John Ballard Saint Petersburg, FL

Looking for real estate guidance.
I'm currently in a great cyber career, working on a couple of certs, and an empty nester. I am wanting to seize this as an opportunity to expand. I am about to purchase my first of multiple duplex / triplex / quadplex with my VA home loan. I will live in one space and rent the others out. I would like to repeat the process of buy, relocate, fix up, and then continue on to expand or refine the process.
Is there anyone that has done something similar or found a better way and would like to give insight or guidance?

1 August 2019 8 replies General

Answers

Veteran

Sonya Potter Fort Lauderdale, FL

Hello,
I have similar interests as you, and I do not know whether or not you listen to podcasts, but Biggerpockets is a great one, and will help you gain extensive real estate knowledge from tons of people already doing what you want to do. For free! They interview a different investor each episode and they all have insightful little nuggets that you accumulate and use to create the investing strategy that works best for you. So I would say you are already on the right track! Have fun and enjoy the process!

25 August 2019 Helpful answer

Veteran

Randall Short Pasadena, MD

I’m no real estate expert but I bought my retirement home with the VA while still owning the home prior to my terminal PCS. I had two VA loans, even rented the old one while trying to sell, at once. Most mortgage brokers will say it’s not possible, but because the price of both homes was under my regional VA price cap, it was possible. Good luck!

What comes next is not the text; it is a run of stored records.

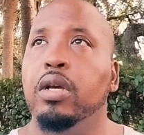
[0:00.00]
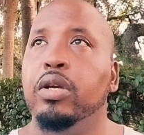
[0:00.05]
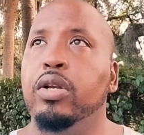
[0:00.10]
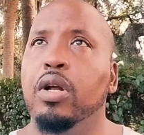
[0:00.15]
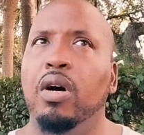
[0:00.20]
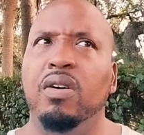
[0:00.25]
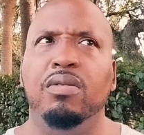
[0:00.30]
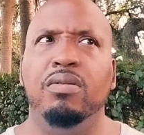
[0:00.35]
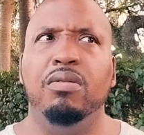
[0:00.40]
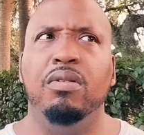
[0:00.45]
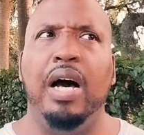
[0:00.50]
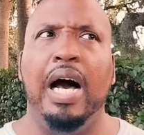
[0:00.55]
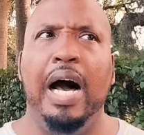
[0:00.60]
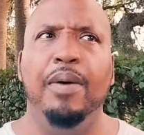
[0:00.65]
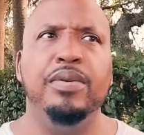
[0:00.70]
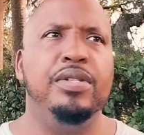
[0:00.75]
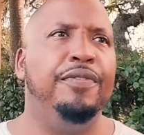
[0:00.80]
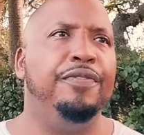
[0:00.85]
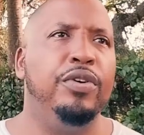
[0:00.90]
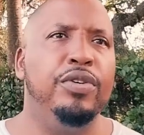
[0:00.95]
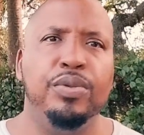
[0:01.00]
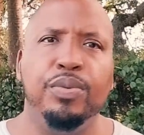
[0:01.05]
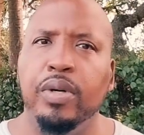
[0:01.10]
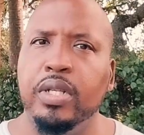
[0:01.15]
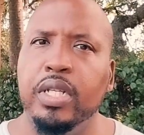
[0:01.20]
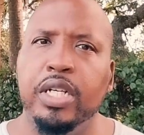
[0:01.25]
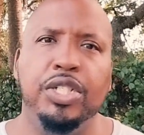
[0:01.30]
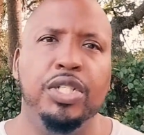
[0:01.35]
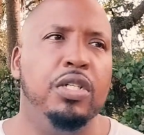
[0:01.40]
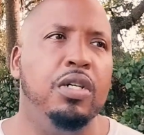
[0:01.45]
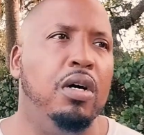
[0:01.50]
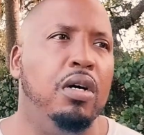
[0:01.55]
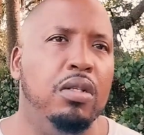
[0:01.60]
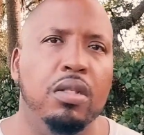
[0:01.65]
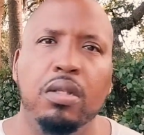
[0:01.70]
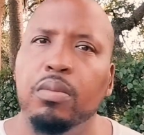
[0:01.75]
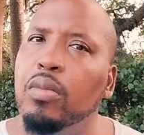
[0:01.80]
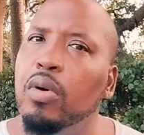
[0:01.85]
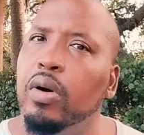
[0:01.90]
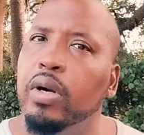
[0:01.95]
You know, I was the first one that she called
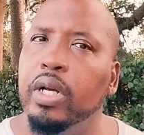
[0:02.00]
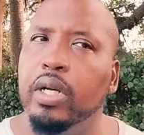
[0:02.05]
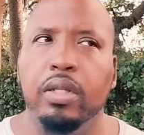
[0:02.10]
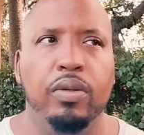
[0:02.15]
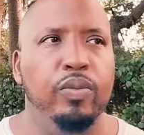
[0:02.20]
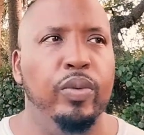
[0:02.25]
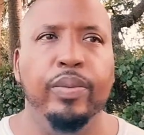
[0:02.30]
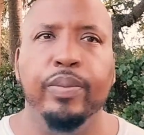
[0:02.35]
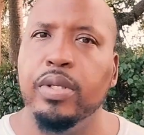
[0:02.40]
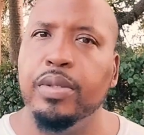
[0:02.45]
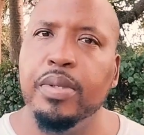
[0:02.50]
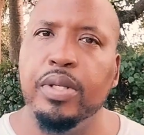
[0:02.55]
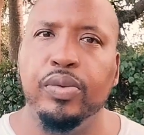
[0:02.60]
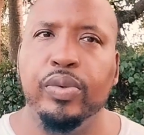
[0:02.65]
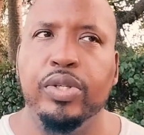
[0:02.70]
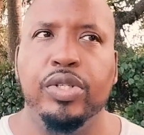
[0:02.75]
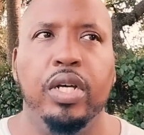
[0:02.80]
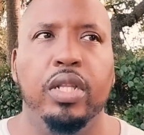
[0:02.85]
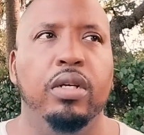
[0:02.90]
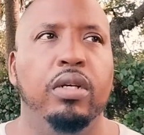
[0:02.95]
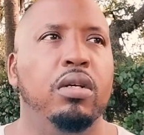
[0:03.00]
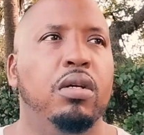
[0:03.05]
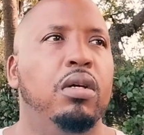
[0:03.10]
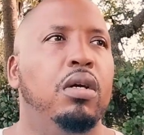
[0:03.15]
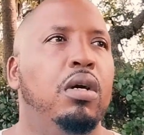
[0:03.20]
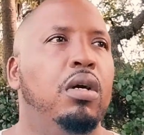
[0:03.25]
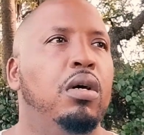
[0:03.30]
in the morning. We would speak to each other.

12 August 2019 Helpful answer

Advisor

Darrin Carey Dayton, OH

John,

What you are doing is a great way to get started. I know several people who have done the same, and now own several rental properties.

As I recall, you can actually have more than one VA loan up the the limit of your guarantee. For many regions, that can be a single property. As you acquire more properties, you will quickly need to use other loan programs for your acquisitions.

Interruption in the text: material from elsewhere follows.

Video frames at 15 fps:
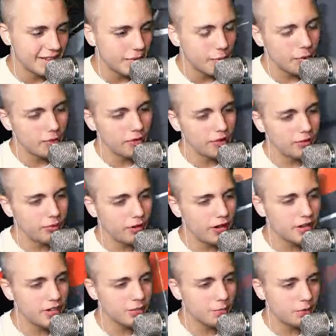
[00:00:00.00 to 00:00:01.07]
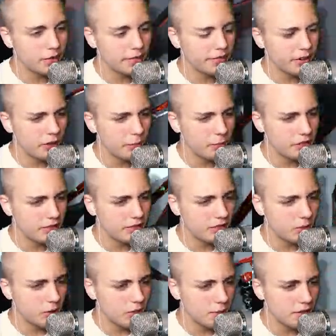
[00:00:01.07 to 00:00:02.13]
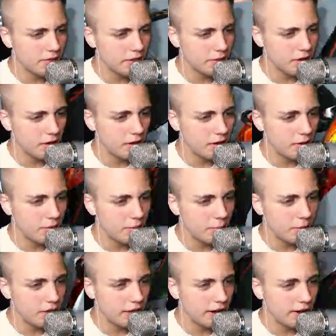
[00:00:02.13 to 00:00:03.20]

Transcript: Well, the range is pretty far, but this is quite a bit of a big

I've been a full-time real estate investor since I retired from the AF after 20 years in 2008. If you'd like to chat, feel free to reach out.

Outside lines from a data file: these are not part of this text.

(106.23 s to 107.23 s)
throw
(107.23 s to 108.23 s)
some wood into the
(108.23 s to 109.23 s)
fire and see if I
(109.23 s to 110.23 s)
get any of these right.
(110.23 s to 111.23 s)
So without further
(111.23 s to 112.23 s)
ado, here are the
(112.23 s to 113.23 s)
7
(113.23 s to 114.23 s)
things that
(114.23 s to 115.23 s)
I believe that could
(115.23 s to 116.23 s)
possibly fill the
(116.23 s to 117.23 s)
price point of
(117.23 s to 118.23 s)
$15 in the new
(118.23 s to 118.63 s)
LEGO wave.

11 August 2019 Helpful answer

Advisor

James Mingey Oregon City, OR

John,

You are on the right track. However, You can only use the VA eligibility once until you pay it off. You might consider making it a condo later on after your "live in" requirement expires. You could also consider a FHA 203K then as well. It's a rehab loan for a fixer upper which can work well if you can get a permanent loan but can't get a construction loan for the rehab.

Good luck with you 4 family!

5 August 2019 Helpful answer

Advisor

Jeremy Serwer Woodstock, CT

Hello John --

I'm a licensed real estate broker and consultant, and have bought and sold income properties on my own account -- some fix-ups involved. While I haven't done the relocation concept you describe, I do have 40+ years of real estate background.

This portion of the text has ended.